Un autre lanceur d’alerte, en l’occurrence, Mustapha Hanifi, un haut responsable du ministère de l’Energie, qui affirme que l’Algérie a plus que jamais besoin de nouvelles découvertes de pétrole et de gaz pour assurer sa sécurité énergétique et ses revenus, notamment à travers le partenariat étranger. « Nous avons besoin de découvrir plus de pétrole et de gaz pour assurer la sécurité énergétique du pays et ses revenus », fait-il savoir lors de son passage au forum du quotidien El Moudjahid. Se voulant plus convaincant, il a indiqué que le profil de production national connaissait une « tendance baissière », sachant que le champ de Hassi R’mel, totalisant la moitié de la production nationale, en est à « son troisième boosting », des techniques consistant à soutenir la production d’un champ pétrolier vieillissant mais pour une durée limitée. De plus, selon le représentant du ministère, « 60% des réserves gazières de l’Algérie sous contrat sont épuisées », même si, a-t-il dit, le pays possède un potentiel « extrêmement important ». « Si nous restons au stade actuel, avec l’accroissement de la consommation nationale, nous arriverons à l’horizon 2030 avec un bilan gazier déficitaire », a-t-il prévenu, ce qui « conduirait l’Algérie à importer du gaz ». Il est nécessaire de savoir, selon lui, que la durée entre la signature des contrats gaziers et l’entrée en production des premières molécules peut atteindre une dizaine d’années. Dans ce contexte, M. Hanafi a appelé à agir pour hisser la production pétrolière du pays et à réduire sa consommation à travers notamment la mise en œuvre d’un nouveau cadre juridique capable d’attirer davantage d’investisseurs étrangers. Concernant le contenu du projet de loi sur les hydrocarbures, il a fait savoir que l’architecture fiscale (de la loi en vigueur) « n’a pas été modifiée », alors que le système fiscal en soi a été « simplifié » et rendu « plus incitatif ». « Le régime fiscal actuel ne permet pas à la compagnie nationale des hydrocarbures, Sonatrach, de faire de nouvelles découvertes », a-t-il soutenu, ajoutant qu’un chapitre a été introduit dans ce projet de loi pour une « plus grande intégration nationale à travers la participation des entreprises et des compétences locales ».

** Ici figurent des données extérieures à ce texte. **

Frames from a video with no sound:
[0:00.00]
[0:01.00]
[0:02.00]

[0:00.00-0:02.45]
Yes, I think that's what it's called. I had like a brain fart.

Pour ceux qui dénoncent le bradage des richesses nationales du pays, à travers le fait de faire participer d’autres compagnies étrangères dans l’élaboration de cette loi, le ministre de l’Énergie, Mohamed Arkab, a déclaré que ces compagnies sont classées parmi les meilleures dans le monde, et que des discussions ont été menées avec ces partenaires étrangers sur deux aspects de cette loi. Il s’agit du cadre réglementaire et du système fiscal. Avant d’ajouter que cette loi, contrairement, à ce qui se dit, préserve fortement les intérêts de l’Etat en soumettant tous les contrats au Conseil des ministres et en attribuant la propriété des titres miniers à l’Etat, qui sont délivrés exclusivement à ALNAFT (article 9). Plus rassurant, Arkab, déclare, que l’article 5 stipule que les hydrocarbures découverts et non découverts sont la propriété de la collectivité nationale et l’Etat en assure la gestion dans une perspective de développement durable. Pour le ministre, le texte proposé comporte deux message importants: le premier, à l’adresse de la collectivité nationale, en réitérant que l’objectif principal est l’augmentation des investissements, la création de nouveaux emplois, la hausse des recettes de l’Etat et la satisfaction de la demande locale en énergies, et le deuxième à la communauté internationale pour affirmer que le partenariat a toujours été un choix stratégique pour développer une industrie pétrolière et gazière en Algérie.
Abordant les détails, Arkab a fait savoir que le régime juridique proposé garanti une flexibilité de l’exercice des activités amont à travers différents types de contrats, dont le contrat de « concession Amont », qui attribue à la Sonatrach, et à elle seule, un droit de concession pour l’exercice des activités Amont. Trois autres types de contrats de partenariat sont proposés dans cette loi, en l’occurrence le contrat de partage de production entre la Sonatrach et ses partenaires au terme duquel est attribuée, en cas d’une exploration pétrolière, une part de production ne dépassant pas les 49% au co-contractant pour le remboursement de ses coûts pétroliers avec une rémunération imposable. Il s’agit également du « contrat de services à risque » et du « contrat de participation » auquel le taux de participation de la Sonatrach est fixé à un minimum de 51%. Tous ces contrats doivent être obligatoirement être soumis à l’approbation du Conseil des ministres avant leur signature.